I am hooked on the “power of civility” and the “power of thoughtfulness” as the Number One Long-term Moneymaker.
(As well as a virtuous way to live.)
Three books that you …
MUST READ.
The first is new:
The Cost of Bad Behavior: How Incivility Is Damaging Your Business and What to Do About It, by Christine Pearson and Christine Porath. In his Foreword, my pal, the incomparable Warren Bennis, claims that this book will be shelved next to the likes of Silent Spring and Unsafe at Any Speed—that is, it’s a game-changer. I think he has a point. The “best” lawyers routinely lose jury trials to “ordinary” lawyers because the superstars hector witnesses and otherwise come across as bullies. The “best” surgeons, lacking or short on emotional intelligence, are sued every time they pick up a scalpel—and their mediocre counterparts make errors galore, but stay away from the courtroom courtesy great bedside manner. (The stats here are remarkable!) Customers are lost through rudeness—to less effective but more civil competitors. Top employees are lost by the bushel in rude workplaces—even if such workplaces offer great technical opportunities.
Etc.
Etc.
You are a damn fool (he said ever so rudely!!) if you don’t read-ingest-act on-treat as “strategic” this book.

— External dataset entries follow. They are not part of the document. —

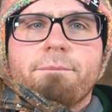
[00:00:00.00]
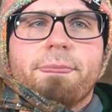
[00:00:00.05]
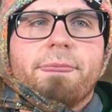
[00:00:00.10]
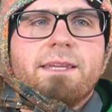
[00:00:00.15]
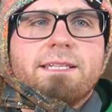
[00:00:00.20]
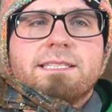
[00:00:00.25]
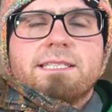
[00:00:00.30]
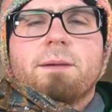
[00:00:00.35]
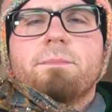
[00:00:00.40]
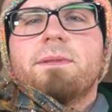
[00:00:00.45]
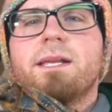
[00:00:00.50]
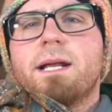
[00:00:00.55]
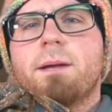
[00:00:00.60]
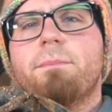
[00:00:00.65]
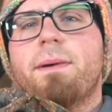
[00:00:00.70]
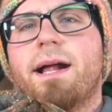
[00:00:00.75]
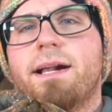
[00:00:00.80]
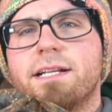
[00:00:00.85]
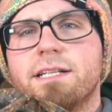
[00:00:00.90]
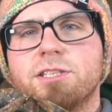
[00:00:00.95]
Something
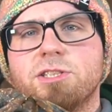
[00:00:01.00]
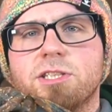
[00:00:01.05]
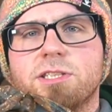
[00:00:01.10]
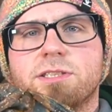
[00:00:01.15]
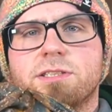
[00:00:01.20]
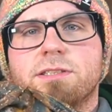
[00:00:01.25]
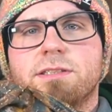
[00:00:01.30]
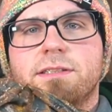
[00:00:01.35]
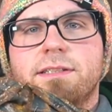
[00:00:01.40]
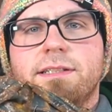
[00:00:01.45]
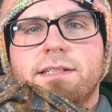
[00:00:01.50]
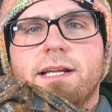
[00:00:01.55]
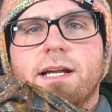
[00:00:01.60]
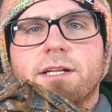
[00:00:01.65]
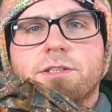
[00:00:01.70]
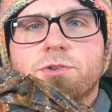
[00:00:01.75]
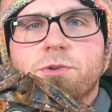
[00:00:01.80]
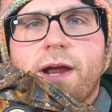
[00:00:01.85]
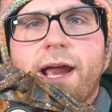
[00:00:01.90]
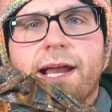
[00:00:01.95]
about it just
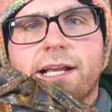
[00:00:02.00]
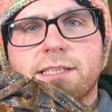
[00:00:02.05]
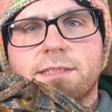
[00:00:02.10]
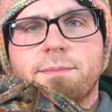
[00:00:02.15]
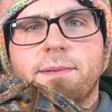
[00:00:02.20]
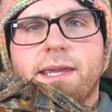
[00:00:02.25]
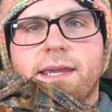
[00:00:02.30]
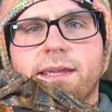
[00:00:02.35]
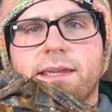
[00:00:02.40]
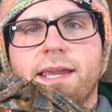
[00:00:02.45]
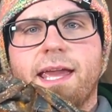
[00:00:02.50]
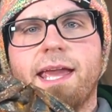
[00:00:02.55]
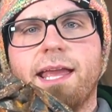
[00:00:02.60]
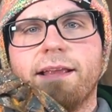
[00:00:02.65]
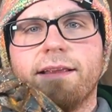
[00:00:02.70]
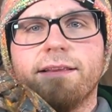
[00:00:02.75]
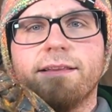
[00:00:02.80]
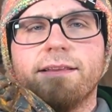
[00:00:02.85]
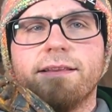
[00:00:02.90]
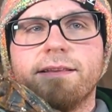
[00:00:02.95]
attracts me.
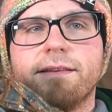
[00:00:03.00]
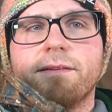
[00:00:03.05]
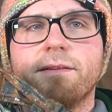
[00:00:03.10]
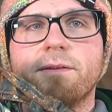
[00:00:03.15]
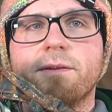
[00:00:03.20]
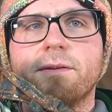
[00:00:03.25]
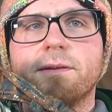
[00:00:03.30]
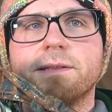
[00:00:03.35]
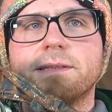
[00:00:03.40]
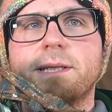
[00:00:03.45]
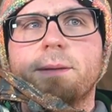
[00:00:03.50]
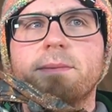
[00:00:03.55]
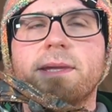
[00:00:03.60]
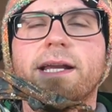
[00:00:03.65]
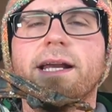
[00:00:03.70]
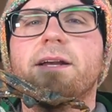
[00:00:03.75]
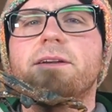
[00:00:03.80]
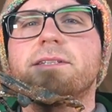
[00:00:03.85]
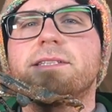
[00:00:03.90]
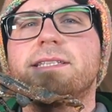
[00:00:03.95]
And
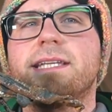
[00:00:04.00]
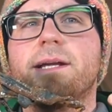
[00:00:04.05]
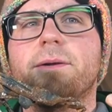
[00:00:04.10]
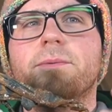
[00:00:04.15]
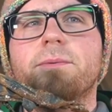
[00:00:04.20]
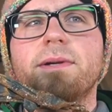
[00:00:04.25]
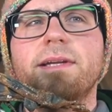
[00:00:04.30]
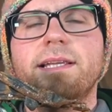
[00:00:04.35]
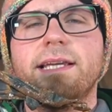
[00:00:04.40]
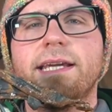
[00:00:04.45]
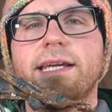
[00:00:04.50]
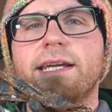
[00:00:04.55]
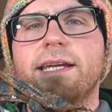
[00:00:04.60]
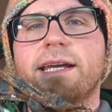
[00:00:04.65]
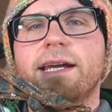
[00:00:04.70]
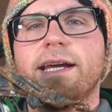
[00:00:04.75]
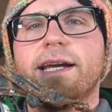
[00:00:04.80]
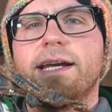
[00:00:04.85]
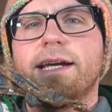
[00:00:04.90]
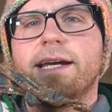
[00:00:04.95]
something else that really
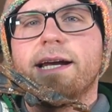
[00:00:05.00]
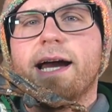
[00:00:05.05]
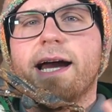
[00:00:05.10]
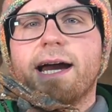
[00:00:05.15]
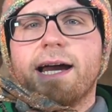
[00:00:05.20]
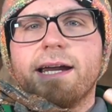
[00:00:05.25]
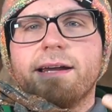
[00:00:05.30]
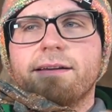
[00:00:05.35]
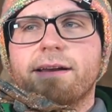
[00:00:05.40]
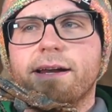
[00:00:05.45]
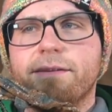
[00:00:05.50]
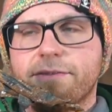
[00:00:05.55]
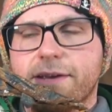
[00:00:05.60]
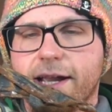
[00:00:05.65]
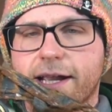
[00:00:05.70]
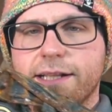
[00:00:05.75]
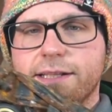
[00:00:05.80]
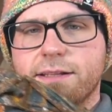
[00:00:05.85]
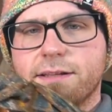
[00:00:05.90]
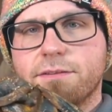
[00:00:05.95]
I've
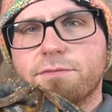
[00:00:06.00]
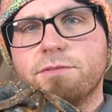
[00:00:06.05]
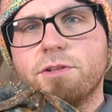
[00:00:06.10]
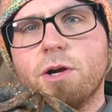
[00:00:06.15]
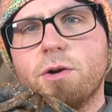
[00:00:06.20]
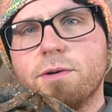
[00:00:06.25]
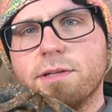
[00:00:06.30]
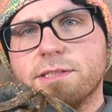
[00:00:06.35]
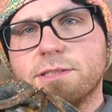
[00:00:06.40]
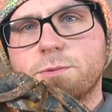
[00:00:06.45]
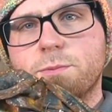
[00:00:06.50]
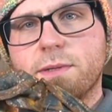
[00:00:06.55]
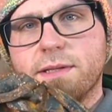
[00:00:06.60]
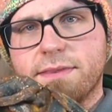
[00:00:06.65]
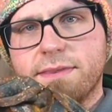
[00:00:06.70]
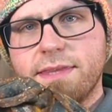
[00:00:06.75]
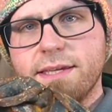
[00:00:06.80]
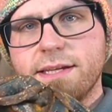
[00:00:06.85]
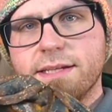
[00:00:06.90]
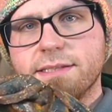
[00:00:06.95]
kind of noticed
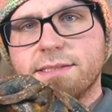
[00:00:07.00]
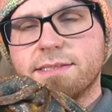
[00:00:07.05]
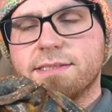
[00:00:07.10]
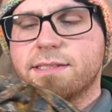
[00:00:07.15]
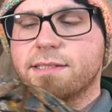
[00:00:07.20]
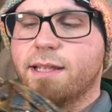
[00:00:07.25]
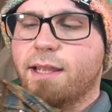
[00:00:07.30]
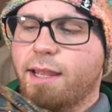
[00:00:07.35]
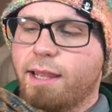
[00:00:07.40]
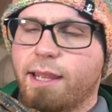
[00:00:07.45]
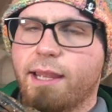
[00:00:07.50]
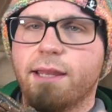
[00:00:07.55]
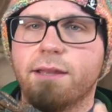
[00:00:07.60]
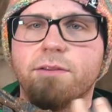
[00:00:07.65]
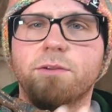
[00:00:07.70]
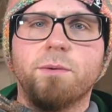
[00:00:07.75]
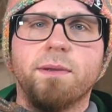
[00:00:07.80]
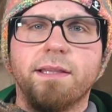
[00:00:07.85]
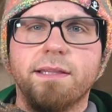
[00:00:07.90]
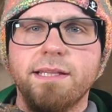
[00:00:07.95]
with this,
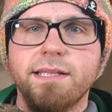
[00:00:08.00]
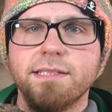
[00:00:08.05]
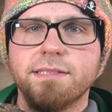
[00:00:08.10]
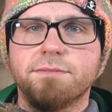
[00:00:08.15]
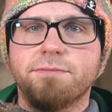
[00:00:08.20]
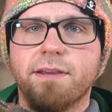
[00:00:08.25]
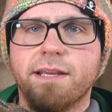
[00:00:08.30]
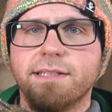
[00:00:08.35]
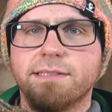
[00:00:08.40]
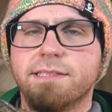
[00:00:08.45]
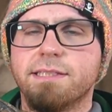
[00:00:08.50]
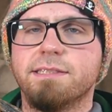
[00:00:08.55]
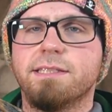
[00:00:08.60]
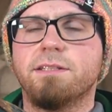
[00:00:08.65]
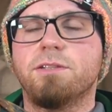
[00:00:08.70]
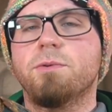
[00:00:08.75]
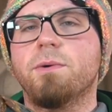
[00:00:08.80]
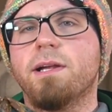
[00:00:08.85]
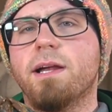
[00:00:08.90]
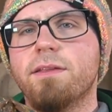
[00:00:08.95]
doing these faces
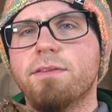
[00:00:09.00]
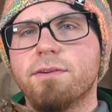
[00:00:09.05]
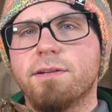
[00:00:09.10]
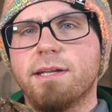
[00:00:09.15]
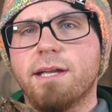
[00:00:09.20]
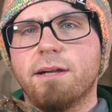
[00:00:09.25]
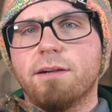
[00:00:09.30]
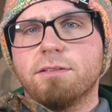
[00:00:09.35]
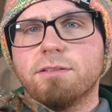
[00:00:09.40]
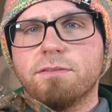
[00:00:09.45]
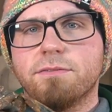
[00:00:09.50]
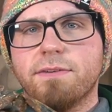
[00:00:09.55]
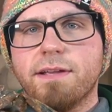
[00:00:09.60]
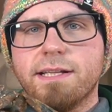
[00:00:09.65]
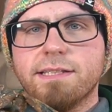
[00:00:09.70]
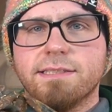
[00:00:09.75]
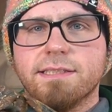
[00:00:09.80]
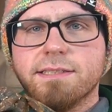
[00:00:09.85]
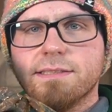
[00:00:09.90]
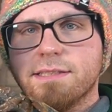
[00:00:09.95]
and doing other character
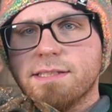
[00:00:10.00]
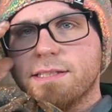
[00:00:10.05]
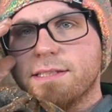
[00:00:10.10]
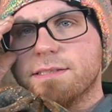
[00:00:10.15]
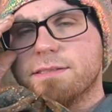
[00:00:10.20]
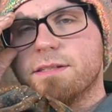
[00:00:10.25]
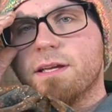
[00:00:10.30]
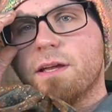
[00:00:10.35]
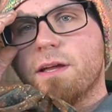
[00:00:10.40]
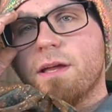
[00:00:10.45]
faces, is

In the same vein are a pair of books by E.M. Forni:
Choosing Civility: The Twenty-five Rules of Considerate Conduct
The Civility Solution: What to Do When People Are Rude
What can I say?
I was near tears as I read them!
They are so very very very right!
They have such a powerful set of messages … for you and me!
(Or at least me.)
Herewith some excerpts, starting with Forni’s decision to get into the “civility business.” Bizarrely, he is a professor of Italian literature at Johns Hopkins, who in 2000 started the Johns Hopkins Civility Project:
“For many years literature was my life … One day, while lecturing on the Divine Comedy, I looked at my students and realized that I wanted them to be kind human beings more than I wanted them to know about Dante. I told them that if they knew everything about Dante and then went out and treated an elderly lady on the bus unkindly, I’d feel that I had failed as a teacher.”—P.M. Forni, Choosing Civility
“The letter from the public relations director of the retirement community was similar to many I had received over the years. It included the date and time of the talk I was soon to give there, directions on how to get to the lecture hall, and other sundry bits of information. As I absentmindedly perused it, the sentence at the very bottom of the sheet caught my attention. It read: ‘We will have a glass of water available at the podium.’ Of course it is not uncommon for speakers to find a glass of water at the podium—although I have given many a speech without that basic comfort. For the first time, however, a host had taken the trouble of reassuring me in advance that the water would await me at the appointed place and time. An act that many would consider almost negligible was made significant by virtue of being put in writing. Here was someone trying to do all she could to make her guest feel welcome and at ease. The message she conveyed was ‘We value you and your presence among us, and we are thinking of all you might possibly need. Rest assured that, as far as we are concerned, you will have the opportunity to perform at your best.’ All I had to do, in other words, was relax and enjoy their hospitality. It was thoughtful professionalism at its best.”—P.M. Forni, The Civility Solution (from “Eight Rules For a Civil Life,” #7: “Pay Attention to the Small Things”)
“I denied myself the pleasure of contradicting him abruptly and of showing immediately some absurdity in his proposition; and in answering I began by observing that in certain cases or circumstances his opinion would be right, but that in the present case there ‘appeared’ or ‘seemed to me’ some difference, etc. The conversation I engaged in went more pleasantly; the modest way in which I proposed my opinions procured them a readier reception and less contradiction; I had less mortification when I was found to be in the wrong, and I more easily prevailed with others to give up their mistakes and join with me when I happened to be in the right.”—Benjamin Franklin (in The Civility Solution)
“Wherever there is a human being, there is an opportunity for a kindness.”—Lucius Annaeus Seneca (in Choosing Civility)
“Three things in human life are important. The first is to be kind. The second is to be kind. And the third is to be kind.”—Henry James (in Choosing Civility)
“Be not forgetful to entertain strangers: For thereby some have entertained angels unawares.”—Paul of Tarsus (in Choosing Civility)
“I can live for two months on a good compliment.”—Mark Twain (in Choosing Civility)
Over to you …
(This post has been on the front burner for some days—the coincidence of its arrival today, following Congressman Joe Wilson’s decidedly uncivil outburst last night in the United States House of Representatives, is just that … coincidental. But, indeed, powerful illustration of the points made above. Wilson’s career may not be over, though a prospective rival raised a lot of money after the “occasion,” but at the least any leadership aspirations the Congressman may have had are most likely DOA.)